Why must a normed space homeomorphic to a complete metric space be complete? Why must a normed space $X$ homeomorphic to a complete metric space $Y$ be complete?
I've solved this in the case where Y is a normed space (considering open balls gives Lipschitz equivalence), but am not sure how to proceed in general. Can we use an adapted open-balls argument even when Y isn't normed?
Maybe there's an equivalent condition for completeness that will come in useful? In a normed space we can use (absolutely convergent)$\implies$(convergent) for series, but this won't work in a metric space.
I've tried using an explicit homeomorphism $f:X\rightarrow Y$ and taking pullbacks and pushforwards along $f$ of a Cauchy sequence in $X$, but without success.
Many thanks for any help with this!
 A: I don't know if this works, but some thoughts: 
It is well known that a metric space $(X,d_X)$ can be homeomorphic to a complete metric space $(Y,d_Y)$ and the metric $d_X$ on $X$ is not complete. E.g. $X = (0,1)$ in the standard metric, compared with $Y = \mathbb{R}$ in the standard (complete) metric.
However, for such spaces $X$ it is the case that they are a $G_\delta$ in their completion (they are what is known as topologically complete).
Every normed space $(X,\|\cdot\|)$ has a normed completion $(\hat{X},\|\cdot\|)$ in which $X$ embeds isometrically.
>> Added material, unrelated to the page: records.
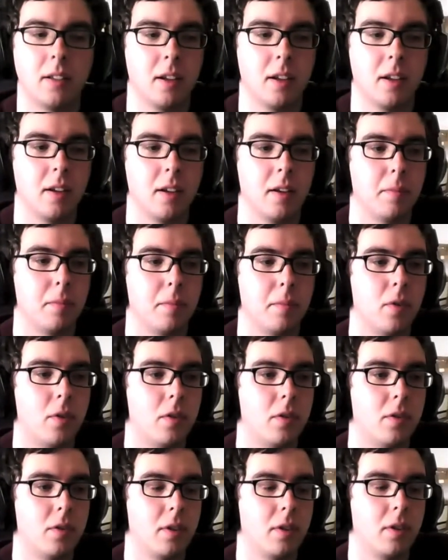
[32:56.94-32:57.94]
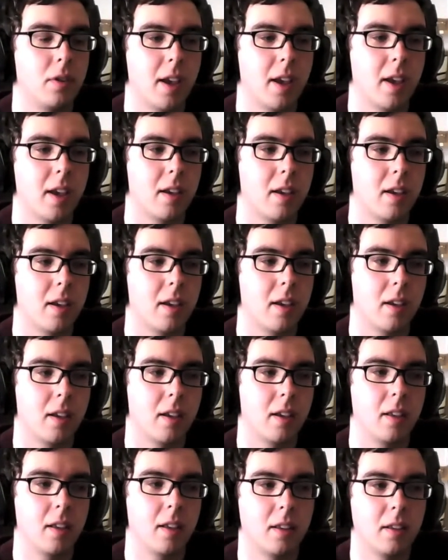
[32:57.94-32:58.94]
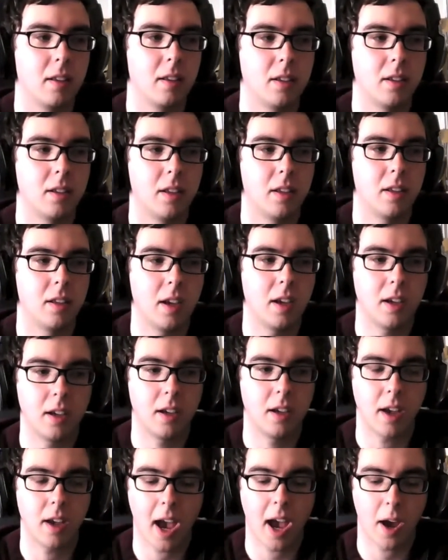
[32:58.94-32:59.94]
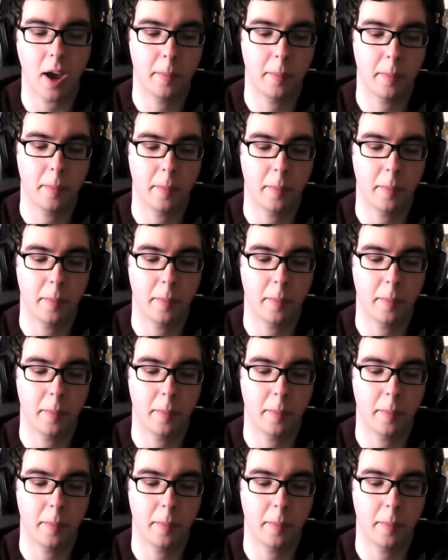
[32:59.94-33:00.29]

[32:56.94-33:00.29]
it more like the app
So we know from the above that $X$ is then a $G_\delta$ in $\hat{X}$. We want to show that these spaces are actually equal. 
So maybe it is possible to show that a dense $G_\delta$ linear subspace of a Banach space is the whole space? 
Added (after comments by Sean Eberhard) 
This is indeed the case: $X$ is a dense $G_\delta$ in $\hat{X}$, so if $y \in \hat{X}\setminus X$, $y + X$ and $X$ are both dense $G_\delta$'s and their intersection is empty (otherwise $y$ would a difference of members of $X$ hence in $X$). This contradicts Baire's theorem, so such a $y$ cannot exist and $X = \hat{X}$, and thus is complete already.  
A: This question is not true:
$\mathbb{R}$ is homeomorphic to $(0,1)$. $\mathbb{R}$ is a complete metric space whit Euclidean norm and $(0,1)$ is a normed vector space which isn't complete!